A 7-Layer Copy-Paste Trick Conquered AI's Biggest Leaderboard
The most embarrassing moment in AI benchmarking history happened on two gaming GPUs. A developer named dnhkng discovered that copy-pasting 7 specific middle layers in Alibaba's Qwen2-72B model—without modifying a single weight—could top the Hugging Face Open LLM Leaderboard across every benchmark.
No fine-tuning. No retraining. Just architectural surgery.
The results were immediate and devastating. Performance improved on MMLU, ARC, TruthfulQA, and GSM8K. The modified model claimed the #1 spot. As of early 2026, the top 4 models on that leaderboard are still descendants of this simple trick.

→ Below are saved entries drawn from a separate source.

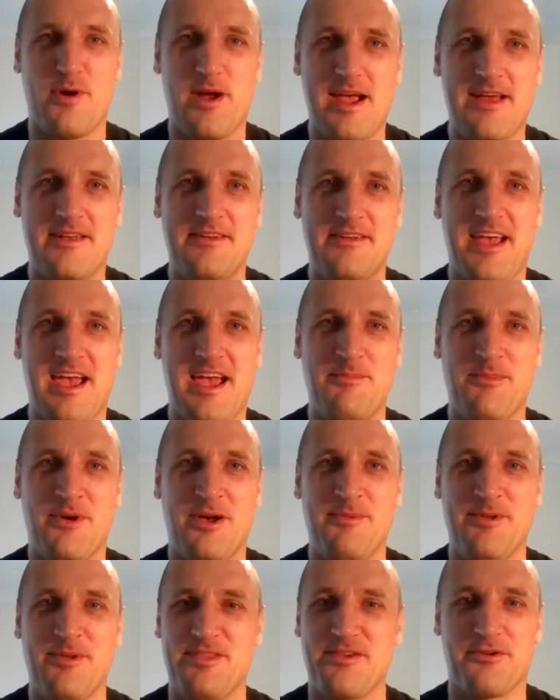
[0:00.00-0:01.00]
of proud dad
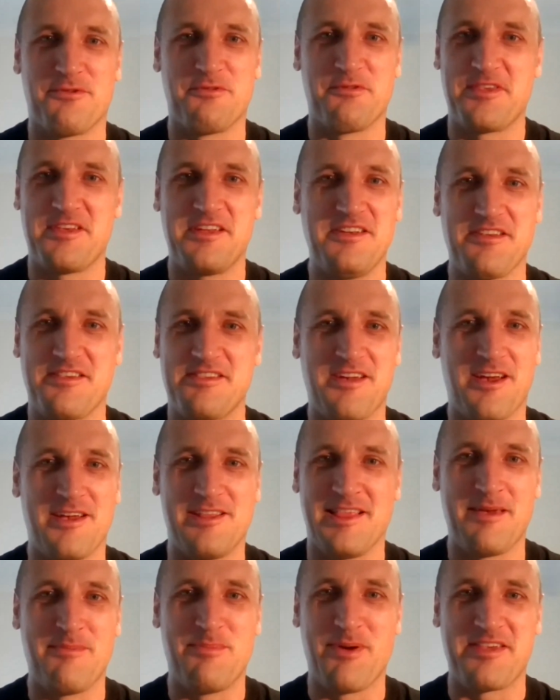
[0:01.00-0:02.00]
moments, or was he just
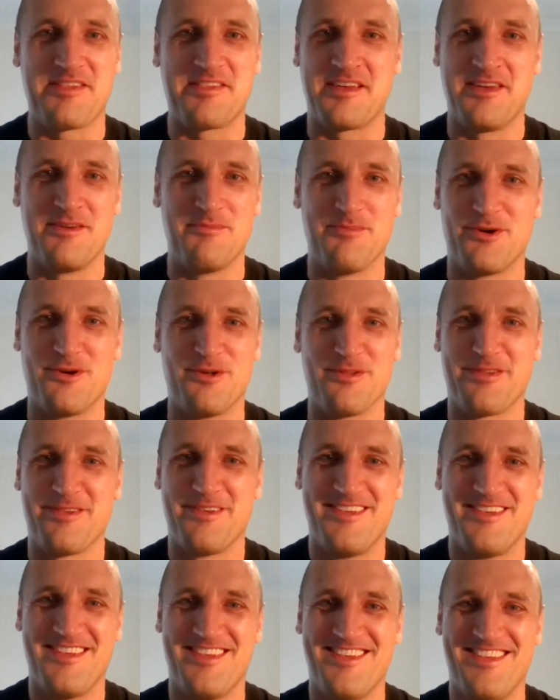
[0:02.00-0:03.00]
totally busting your
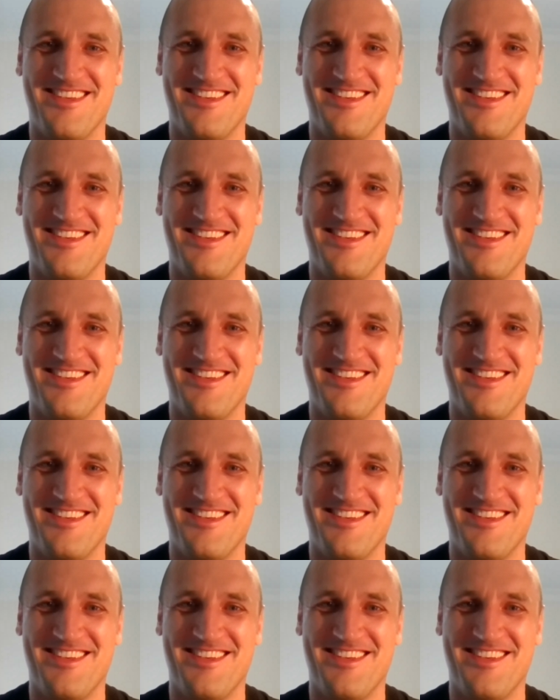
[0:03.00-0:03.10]
balls?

This isn't just a clever hack—it's a mirror reflecting our industry's deepest insecurities.
The Real Story
The Hugging Face Open LLM Leaderboard isn't some academic exercise. It's the de facto ranking system for open-source LLMs, attracting over 2 million unique visitors and serving as the primary decision-making tool for developers choosing models. When its v2 upgrade launched in October 2024, it introduced normalized scoring and emphasized harder benchmarks where models exceed chance performance.
<> "The v2 normalization creates fairer rankings by weighting harder benchmarks more heavily," explained Hugging Face maintainer Alina Lozovskaia./>
But fairer for whom? The normalization system that was supposed to prevent gaming actually made it easier to exploit marginal gains.
Here's what dnhkng discovered: Transformer models contain massive redundancy in their middle layers. Those attention-heavy sections provide outsized performance boosts when duplicated. Even single-layer duplication yielded measurable benefits.
The technical implications are staggering:
- Zero training costs: Skip the million-dollar GPU clusters
- Gaming GPU accessibility: Two consumer cards can run a leaderboard champion
- 14% compute overhead: Minimal price for maximum ranking gain
- Quantization compatibility: Works within existing leaderboard filters
This democratizes top-tier performance in ways that terrify the establishment. Startups can now compete with Google and OpenAI using modified open models instead of expensive API calls.
When Benchmarks Become Meaningless
The dirty secret? Leaderboard optimization has nothing to do with real-world performance.
Critics rightfully point out that pure benchmarks ignore latency, deployment costs, and compliance requirements. Success on gaming GPUs doesn't magically scale to production environments serving millions of users.
By 2026, top models like DeepSeek V3.2 with 685 billion parameters score 85.0 on MMLU-Pro through traditional scaling. Meanwhile, a surgically modified 72B model from 2024 continues dominating through architectural tricks.
The market has responded predictably. Procurement teams now favor cheap, modifiable open models over proprietary solutions. This forces companies like Alibaba to release more "tweakable" base models, accelerating the entire open-source ecosystem.
But it also exposes fundamental flaws in how we measure AI progress.
The Uncomfortable Truth
This hack reveals that our most trusted evaluation systems are trivially gameable. If duplicating layers without changing weights can achieve leaderboard dominance, what does that say about the benchmarks themselves?
The technique works because:
1. Layer redundancy: Base models contain inefficient architectures
2. Benchmark blind spots: Tests don't measure architectural authenticity
3. Score optimization: Normalized systems reward any marginal improvement
We're witnessing "benchmark pollution" in real-time. Communities chase optimization tricks instead of genuine innovation. The result is a leaderboard arms race that prioritizes gaming over capability.
The emperor has no clothes. And apparently, he doesn't need them to top the charts.
Proprietary AI companies are already responding by moving toward private evaluations like ScaleAI SEAL. They've learned what the open-source community is slowly discovering: public benchmarks create perverse incentives.
The real question isn't whether this hack works—it's whether we're measuring the right things at all.